Los intereses nacionales impulsan políticas de Estado, es decir políticas que tienen en consideración el interés vital de largo plazo de un país y no los intereses cortoplacistas de un partido político (o, incluso, de un personaje político) en especial.
También Uruguay tiene sus intereses vitales. Su ubicación periférica en el Atlántico sur, su papel de manteca que separa las dos mitades del sandwich formado por países mucho más grandes y fuertes (un algodón entre dos cristales, como lo definió poéticamente el “padre de la patria”, Lord Ponsonby), y cosas como su base económica, su nivel cultural y otros datos poblacionales determinan la línea geopolítica que debe seguir el país, independientemente del color ideológico de quien ostente temporalmente el gobierno nacional.
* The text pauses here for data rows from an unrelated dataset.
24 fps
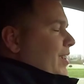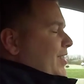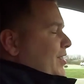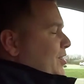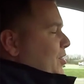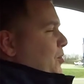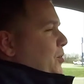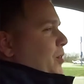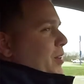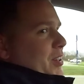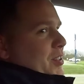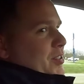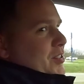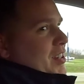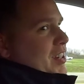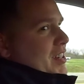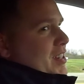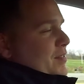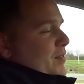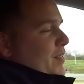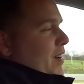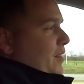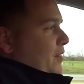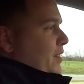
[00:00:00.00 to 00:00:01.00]

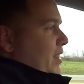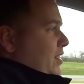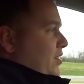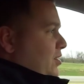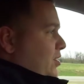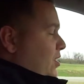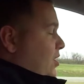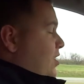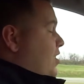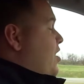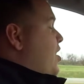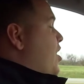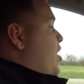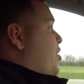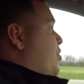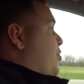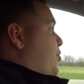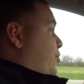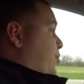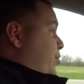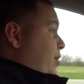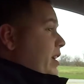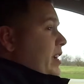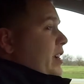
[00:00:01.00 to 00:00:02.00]
265 days a year.
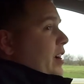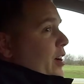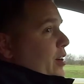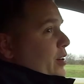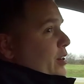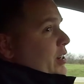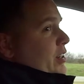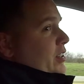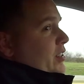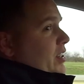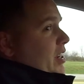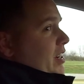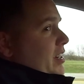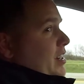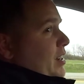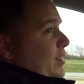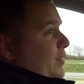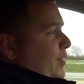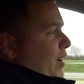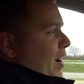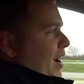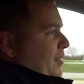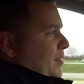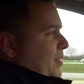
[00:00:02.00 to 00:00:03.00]

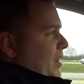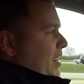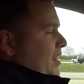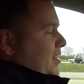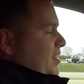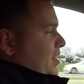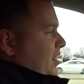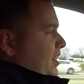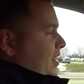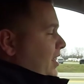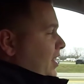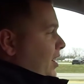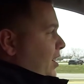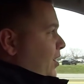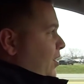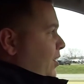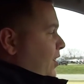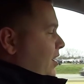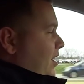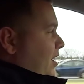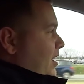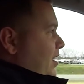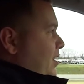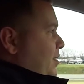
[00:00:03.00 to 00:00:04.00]
365 days of the year.
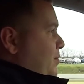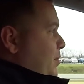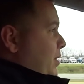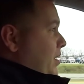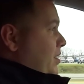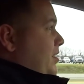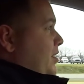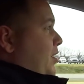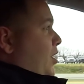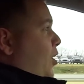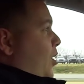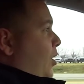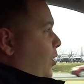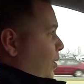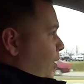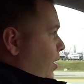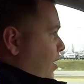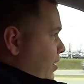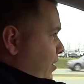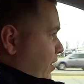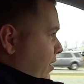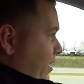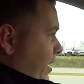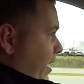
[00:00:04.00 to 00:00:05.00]
Missing a whole
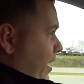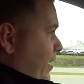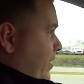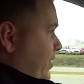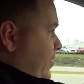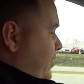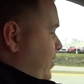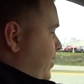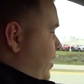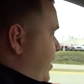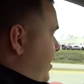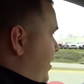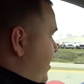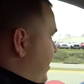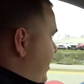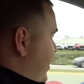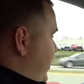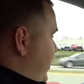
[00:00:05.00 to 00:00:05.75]
100 days there.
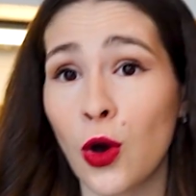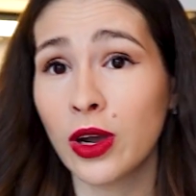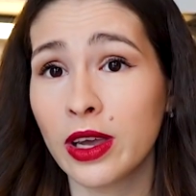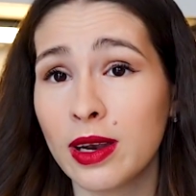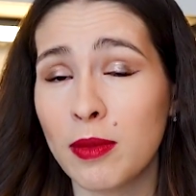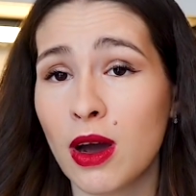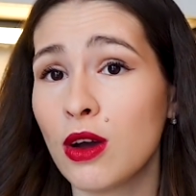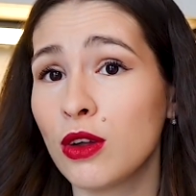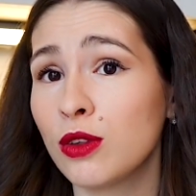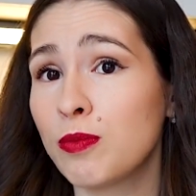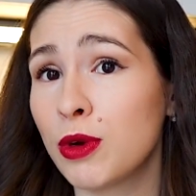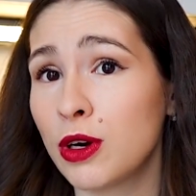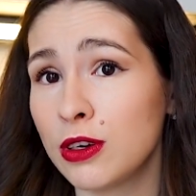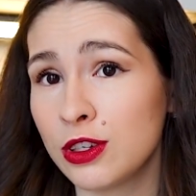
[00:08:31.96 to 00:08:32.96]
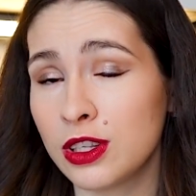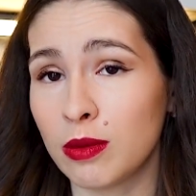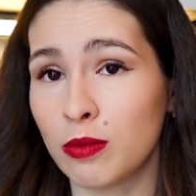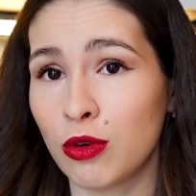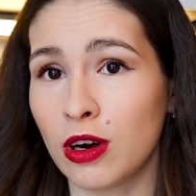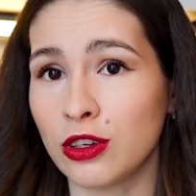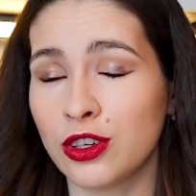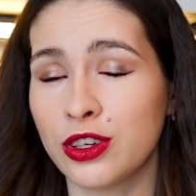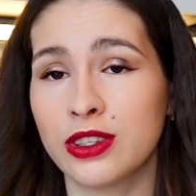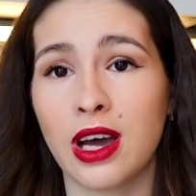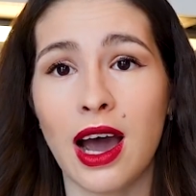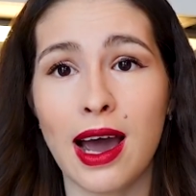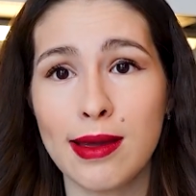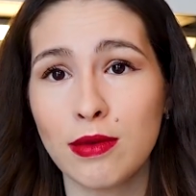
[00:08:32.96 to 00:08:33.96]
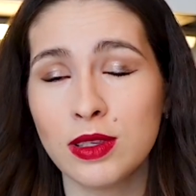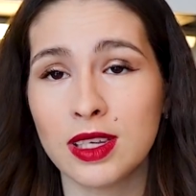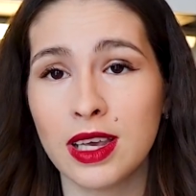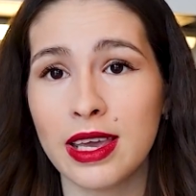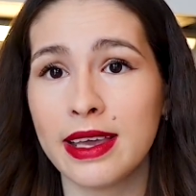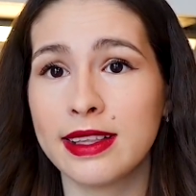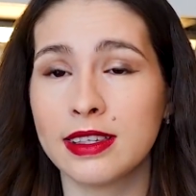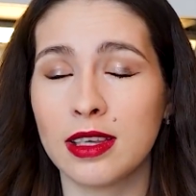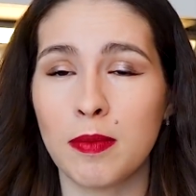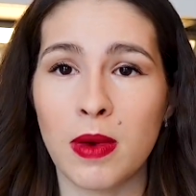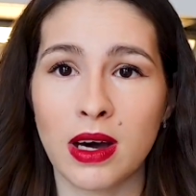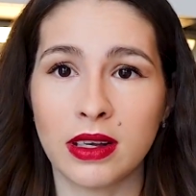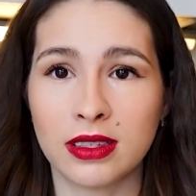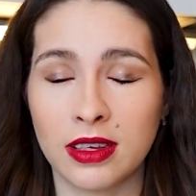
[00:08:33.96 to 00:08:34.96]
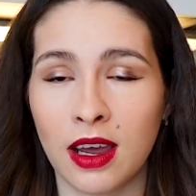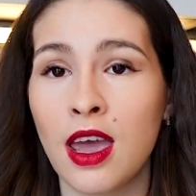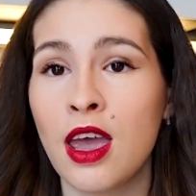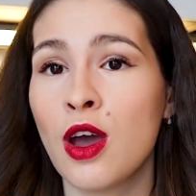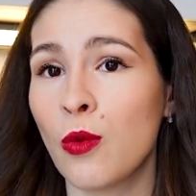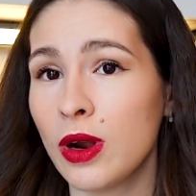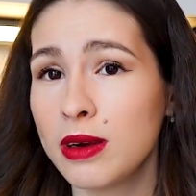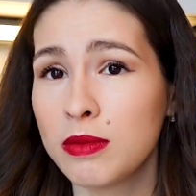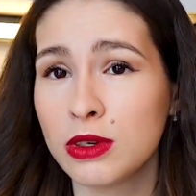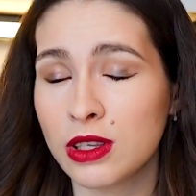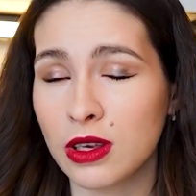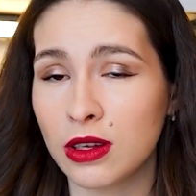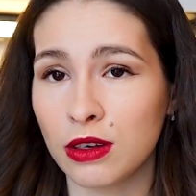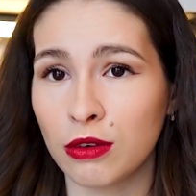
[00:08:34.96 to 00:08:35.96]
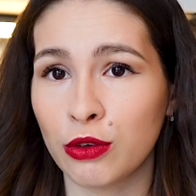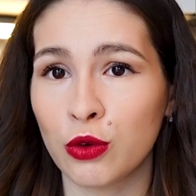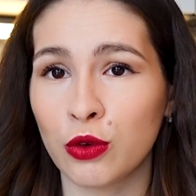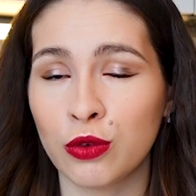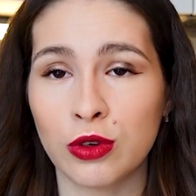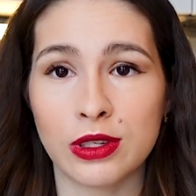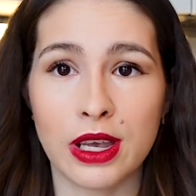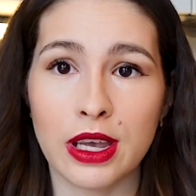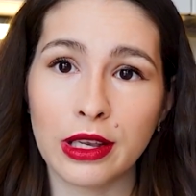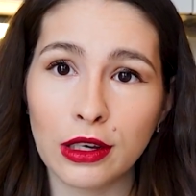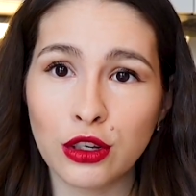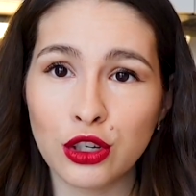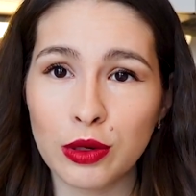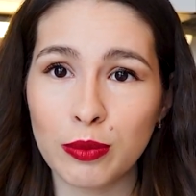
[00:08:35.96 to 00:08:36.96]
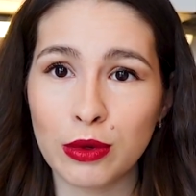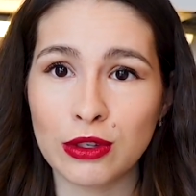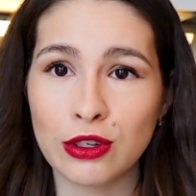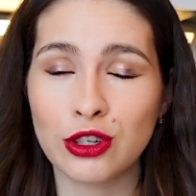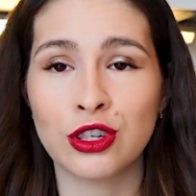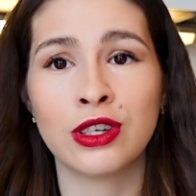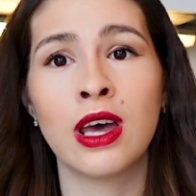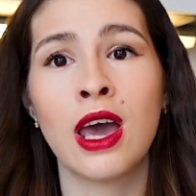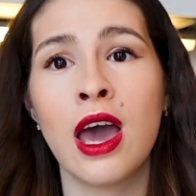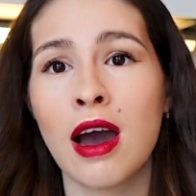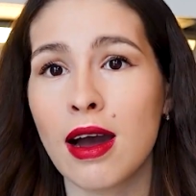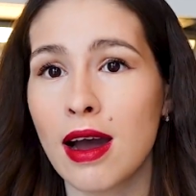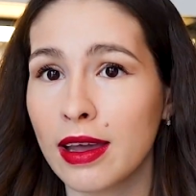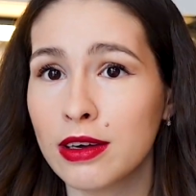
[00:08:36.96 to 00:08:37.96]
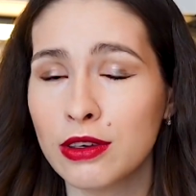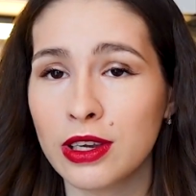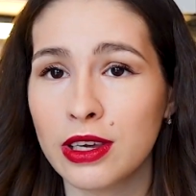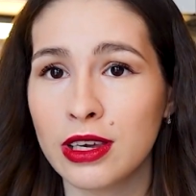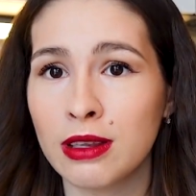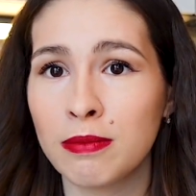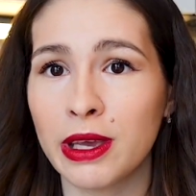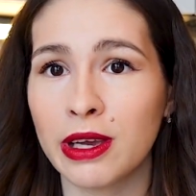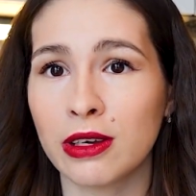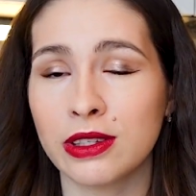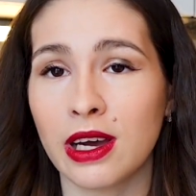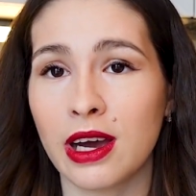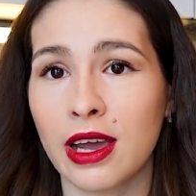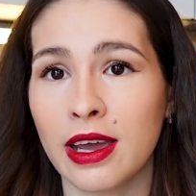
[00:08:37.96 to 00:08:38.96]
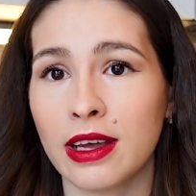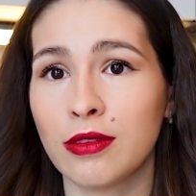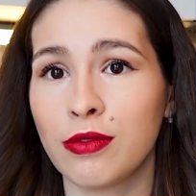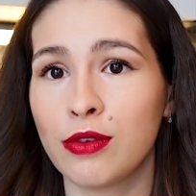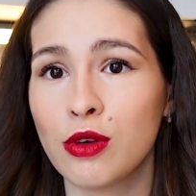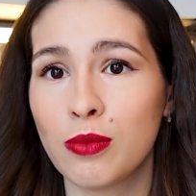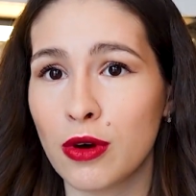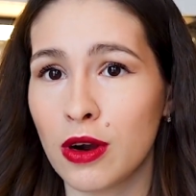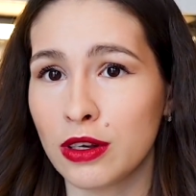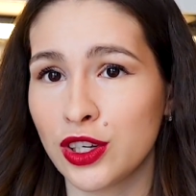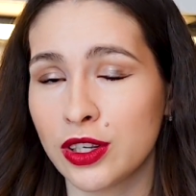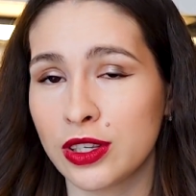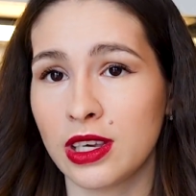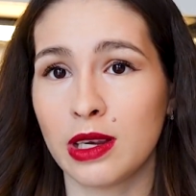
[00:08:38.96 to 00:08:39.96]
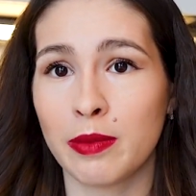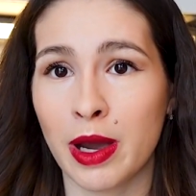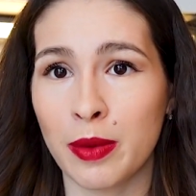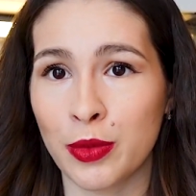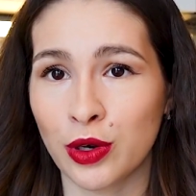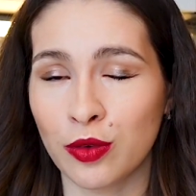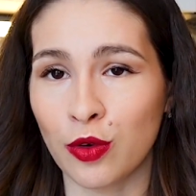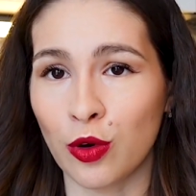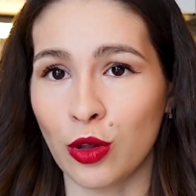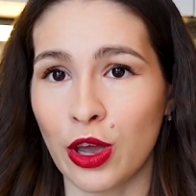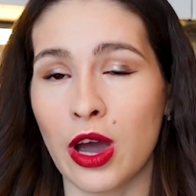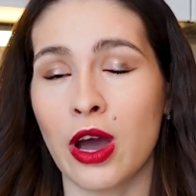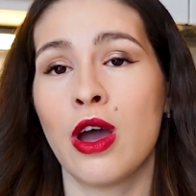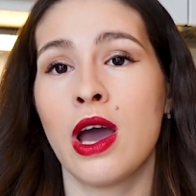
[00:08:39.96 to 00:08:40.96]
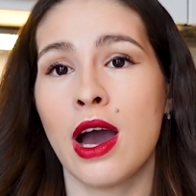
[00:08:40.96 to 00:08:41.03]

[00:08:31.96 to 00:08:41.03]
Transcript: Talking about personal projects, I would say it's a must. When I was interviewed for the internship position, I got in because I had few projects in my portfolio.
Esto ha sido así durante la mayor parte de la historia uruguaya. Pero un día llegó Mujica, el mismo que sostuvo que la política era algo superior a las formalidades jurídicas (y que, por lo tanto, el capricho personal de una persona era superior a la ley) y echó por tierra más de un siglo de esfuerzos por fortalecer la posición uruguaya en el mundo.
A nombre de una patria grande que solamente existe en el imaginario afiebrado de un puñado de desnorteados, Uruguay sacrificó la defensa de sus intereses vitales (neutralidad, búsqueda de acuerdos con la mayor cantidad posible de países y no pertenencia en alianzas que amenacen su soberanía, entre otras cosas) y entregó las llaves de esa soberanía a los dos elefantes que habitan en sus costados: Argentina y Brasil.
El mal que le ha hecho Mujica a Uruguay es de un calado muy profundo y aún no se han comprendido las consecuencias que acarreará a mediano y largo plazo. A propósito de calados: esa entrega de la soberanía mujiquista ha implicado, entre tantas otras cosas, que los canales del Río de la Plata, decisivos para el bien del país, no se hayan mantenido en forma debido a los intereses argentinos.
En castellano, bien podría decirse que la política llevada adelante por Mujica es muy parecida a una traición a la patria.